# Giving blood for the cause



## Northerner (Mar 17, 2013)

Devoted blood donors from Leighton, who saved up to 675 lives between them, were recognised by NHS Blood and Transplant for their loyalty and commitment to at a ceremony.

The lifesaving efforts of 61 blood donors from across the South East were honoured with crystal awards at the ceremony at the Hilton Hotel, Watford.

Leighton Buzzard donors Henry Adam, Ken Mounter and Roy Sanders, all received awards for making 75 donations.

Mr Mounter, who was originally motivated by his geography teacher and brother who were donors, said:

?To encourage others to donate blood, I would say just do it. Apart from the free coffee, juice and crisps, it is worthwhile.?

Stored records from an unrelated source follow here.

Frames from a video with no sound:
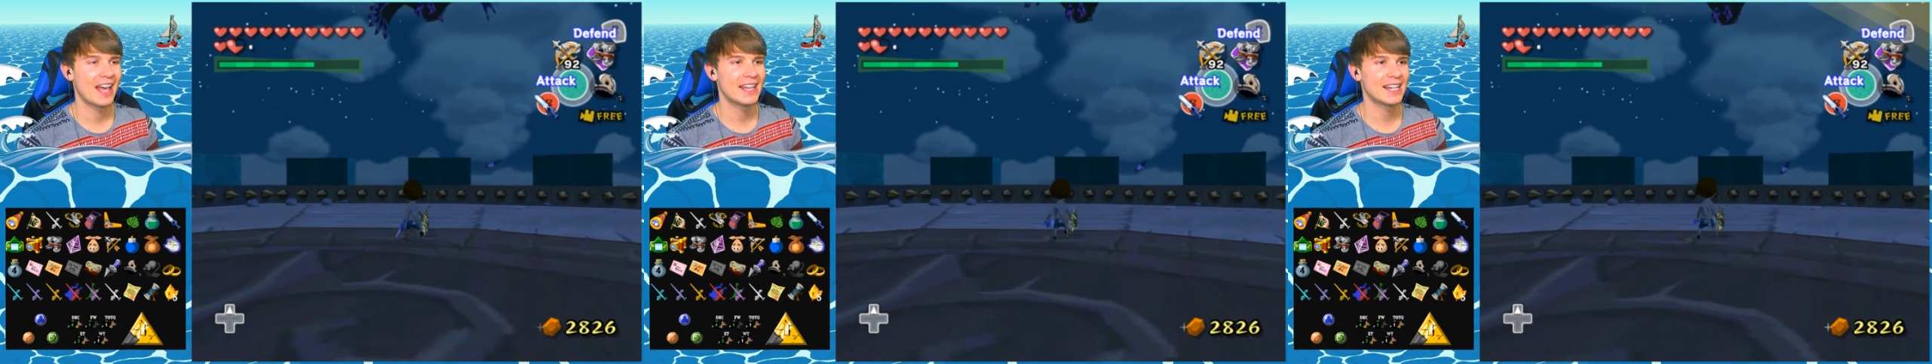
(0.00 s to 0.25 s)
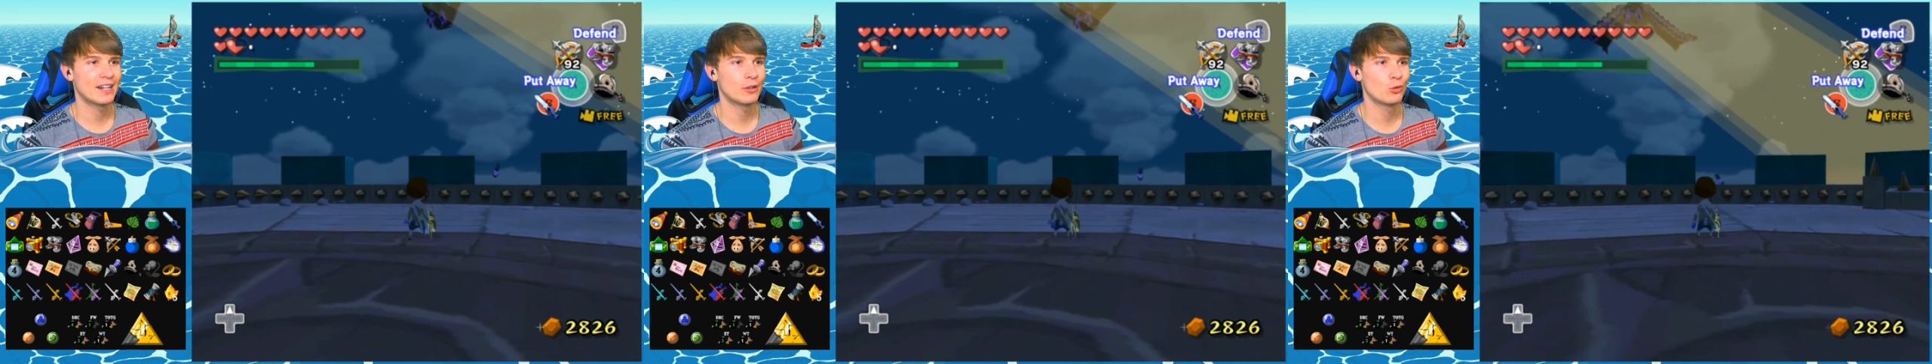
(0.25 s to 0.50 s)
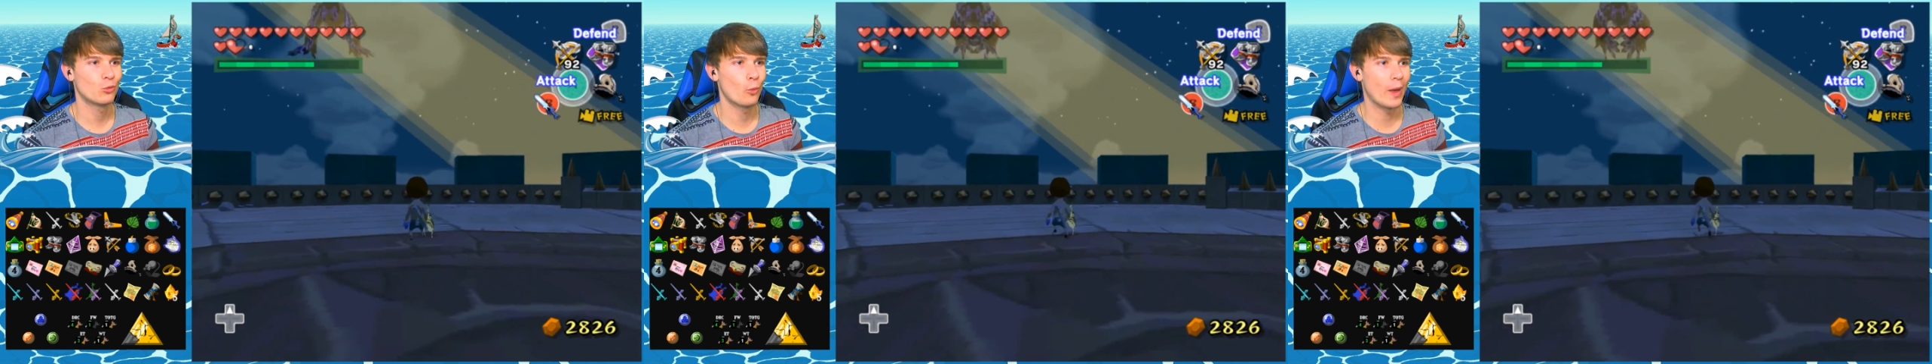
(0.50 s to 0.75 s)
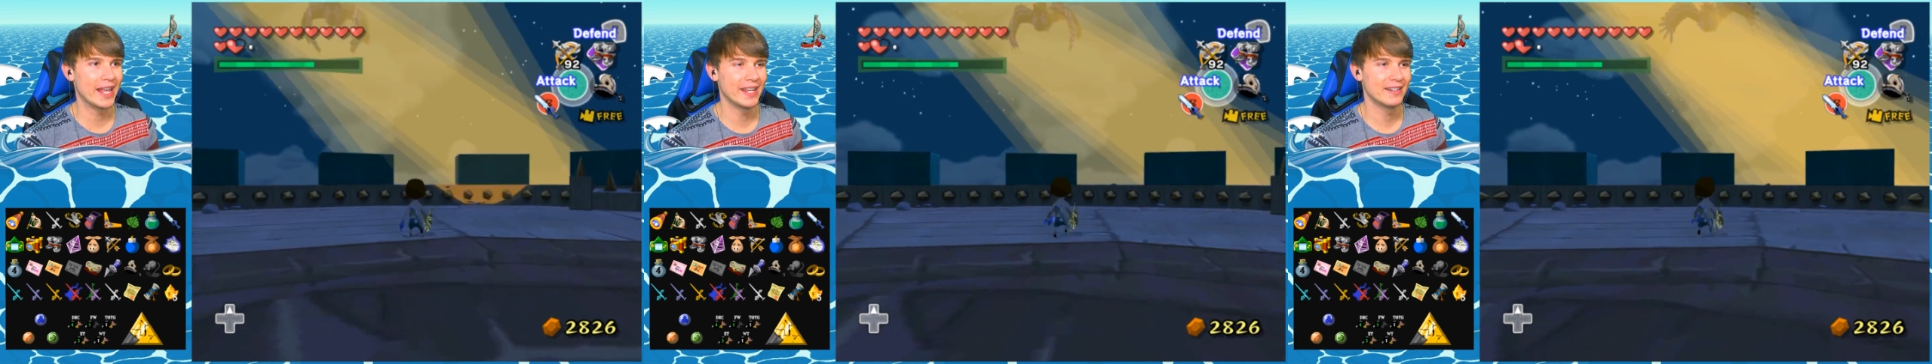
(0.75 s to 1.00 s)
I hate how
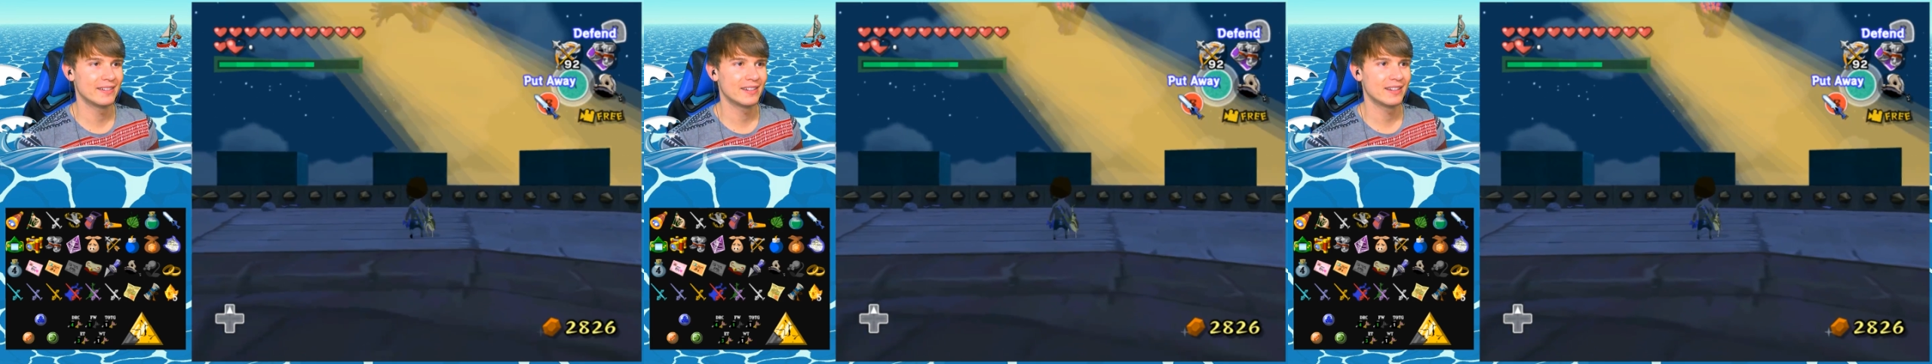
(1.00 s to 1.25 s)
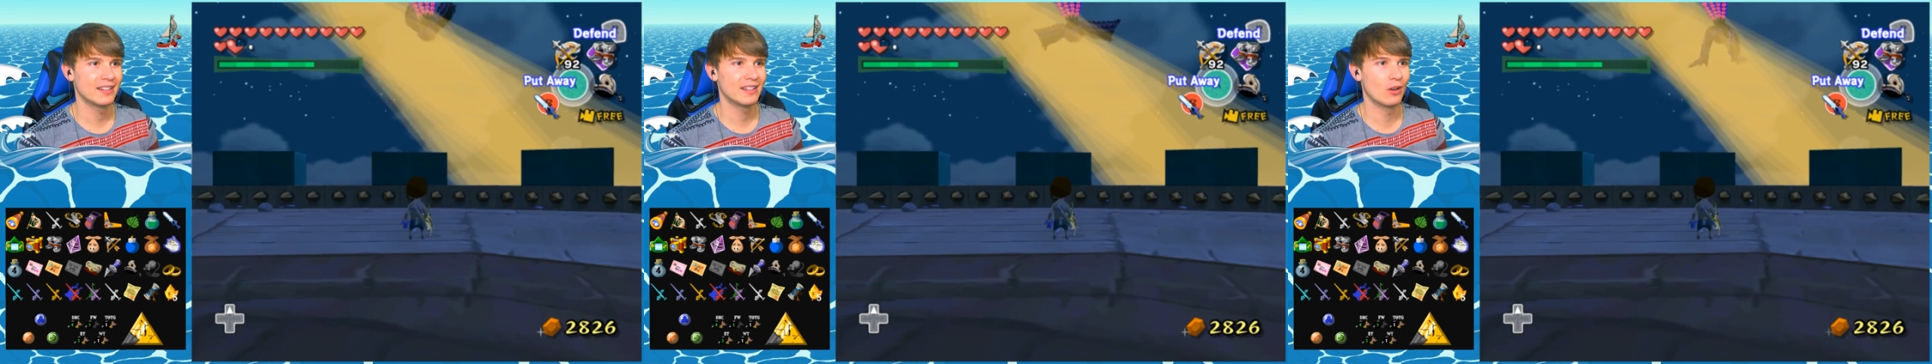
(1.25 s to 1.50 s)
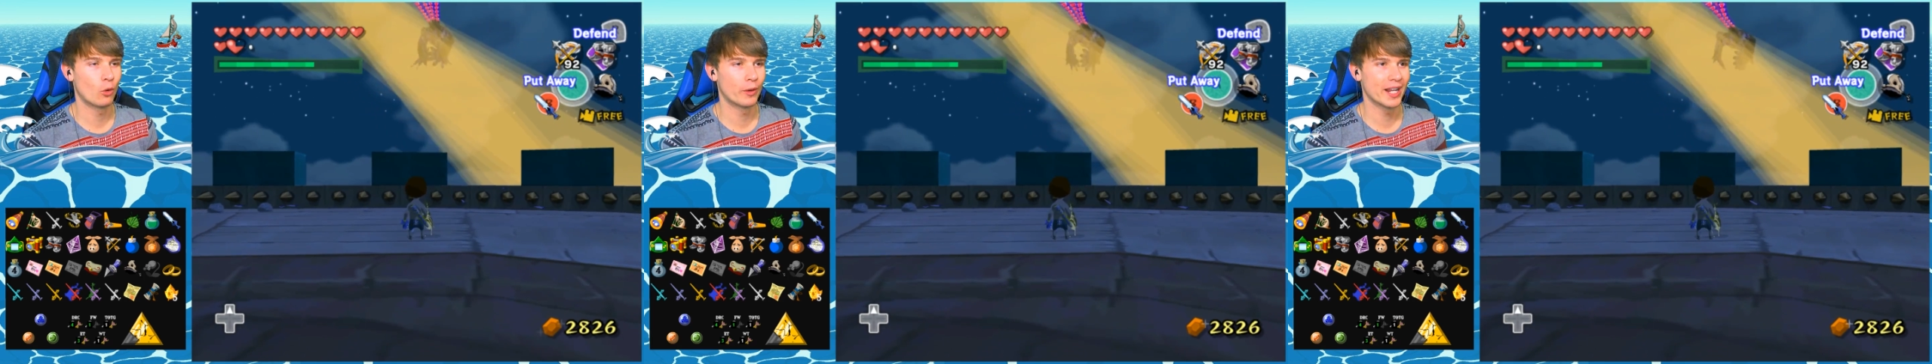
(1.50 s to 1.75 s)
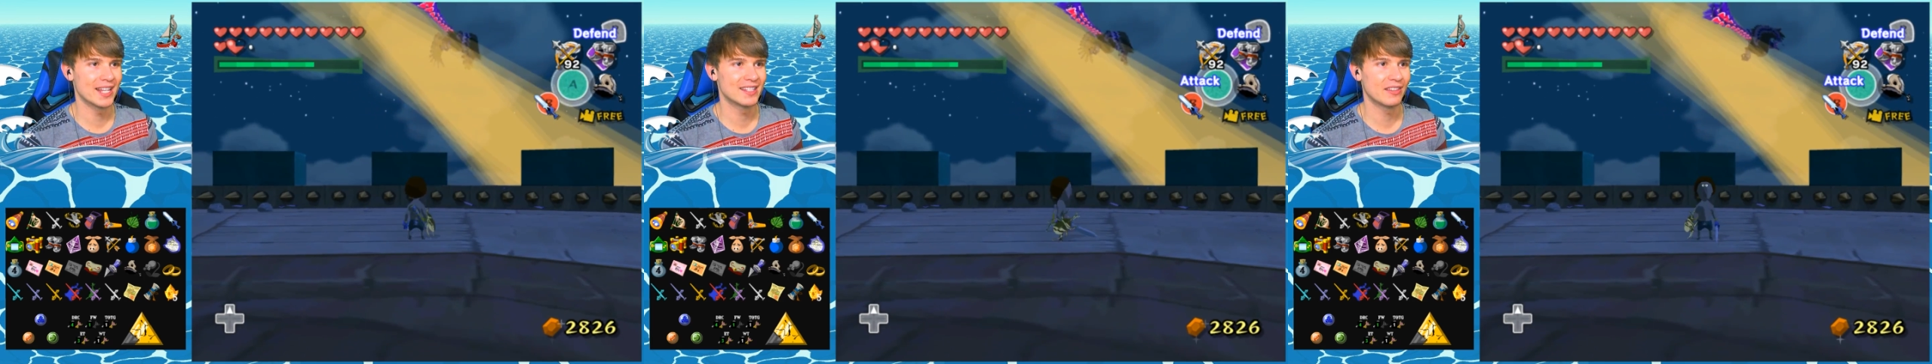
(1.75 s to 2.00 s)
weight
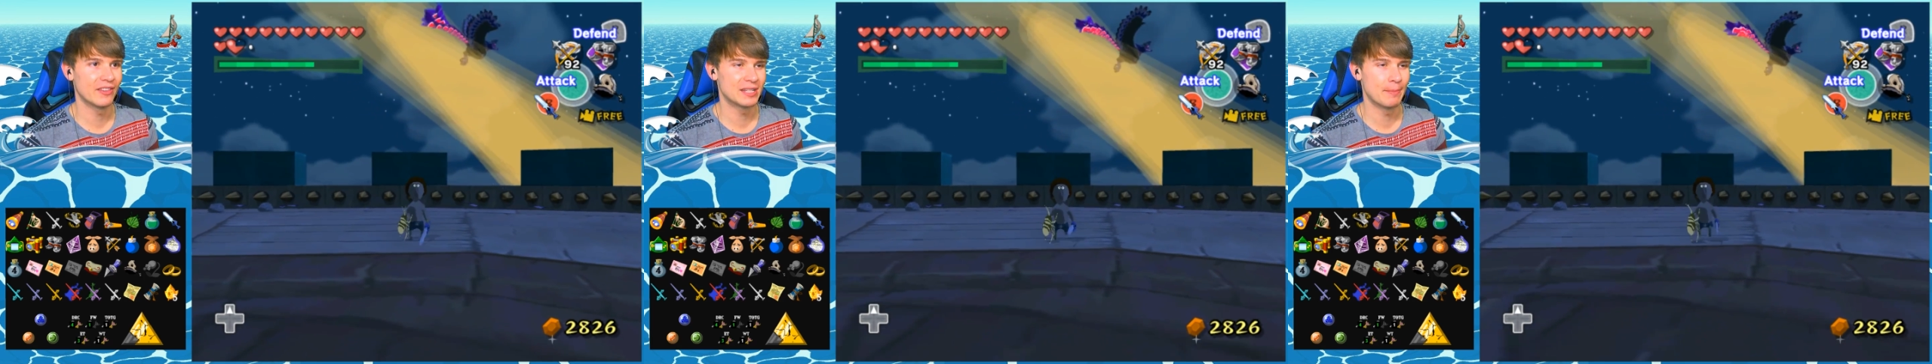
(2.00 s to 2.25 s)
oriented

http://www.leightonbuzzardonline.co.uk/community/giving-blood-for-the-cause-1-4898752


----------



## Aoife (Mar 17, 2013)

Although type 1's can't give blood (for stupid ridiculous and insensible reasons, I was a regular donator before D Day rant rant rant)  remember that EVERYONE can register for organ donation at 

https://www.organdonation.nhs.uk/how_to_become_a_donor/registration/consent.asp

http://www.lltgl.org.uk

Being a T1 doesn't stop you from giving someone the gift of life.


----------



## trophywench (Mar 17, 2013)

I know Aoife, and I'm still just as hacked off by it at nearly 63 as I was at 22 !


----------



## LeeLee (Mar 18, 2013)

Aoife said:


> Although type 1's can't give blood (for stupid ridiculous and insensible reasons, I was a regular donator before D Day rant rant rant)  remember that EVERYONE can register for organ donation at
> 
> https://www.organdonation.nhs.uk/how_to_become_a_donor/registration/consent.asp
> 
> ...


When I gave blood in January, I was told that the refusal to allow T1s to donate (and T2s on insulin) is due to the possibility of harm to the donor, e.g. hypo.


----------



## trophywench (Mar 18, 2013)

I think the official reason is still - as it was in 1972 when I had it in writing from the Donor Service LOL - is that it takes us longer to 'make up' the blood.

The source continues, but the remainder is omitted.